**Directions for this task**
Return all the data verbatim but without images.

**Data**
┏━━

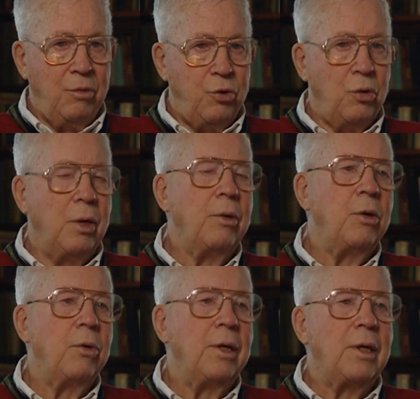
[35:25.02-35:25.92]
Sure,
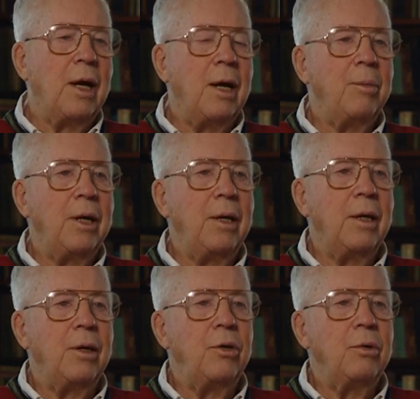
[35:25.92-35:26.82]
you were in climbing
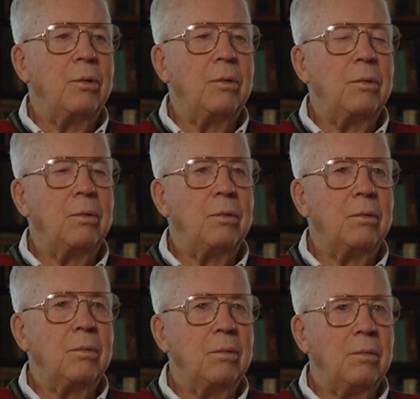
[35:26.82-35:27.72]
and you
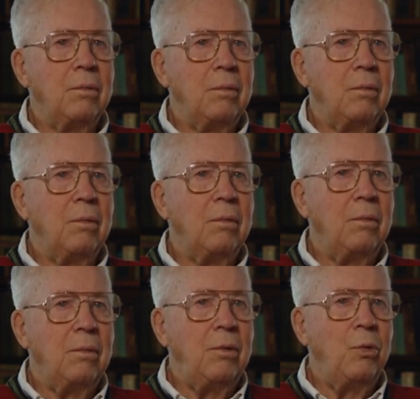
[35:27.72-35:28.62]

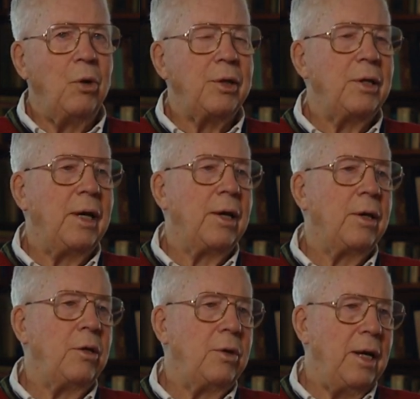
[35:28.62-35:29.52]
worked together,
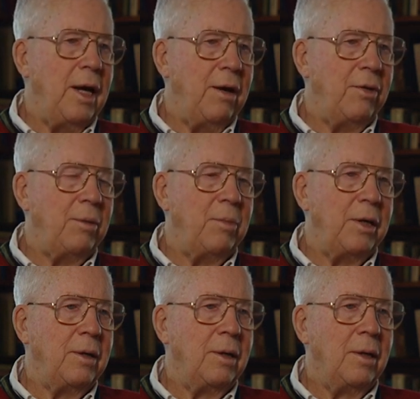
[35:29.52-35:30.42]
you did have it,
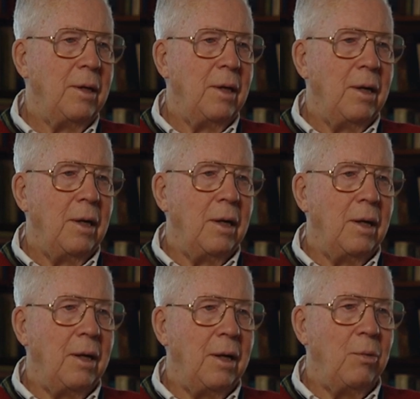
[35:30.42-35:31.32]
but
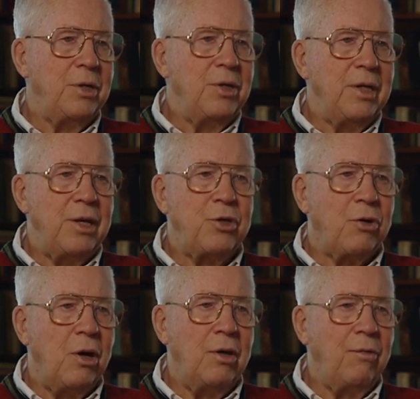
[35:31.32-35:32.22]
it wasn't that
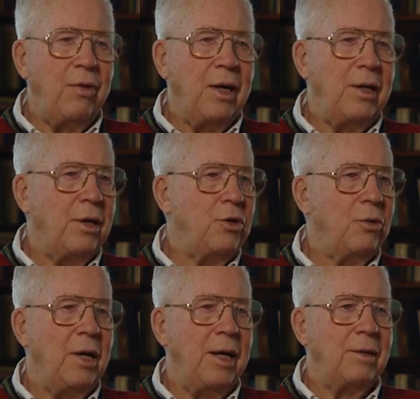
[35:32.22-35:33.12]
strong feeling that you
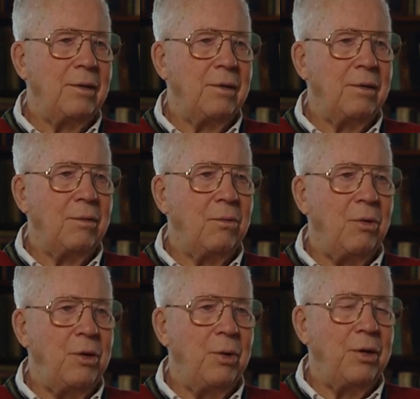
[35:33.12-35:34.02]
got
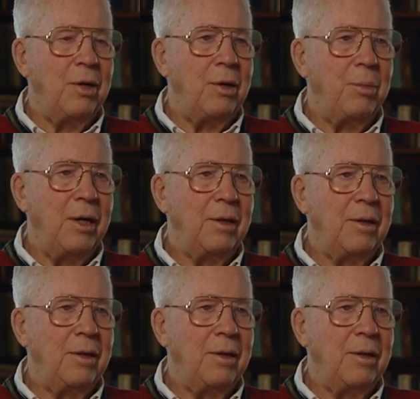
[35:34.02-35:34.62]
when you went to combat.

┗━━

**The answer**
[35:25.02-35:25.92]
Sure,
[35:25.92-35:26.82]
you were in climbing
[35:26.82-35:27.72]
and you
[35:27.72-35:28.62]

[35:28.62-35:29.52]
worked together,
[35:29.52-35:30.42]
you did have it,
[35:30.42-35:31.32]
but
[35:31.32-35:32.22]
it wasn't that
[35:32.22-35:33.12]
strong feeling that you
[35:33.12-35:34.02]
got
[35:34.02-35:34.62]
when you went to combat.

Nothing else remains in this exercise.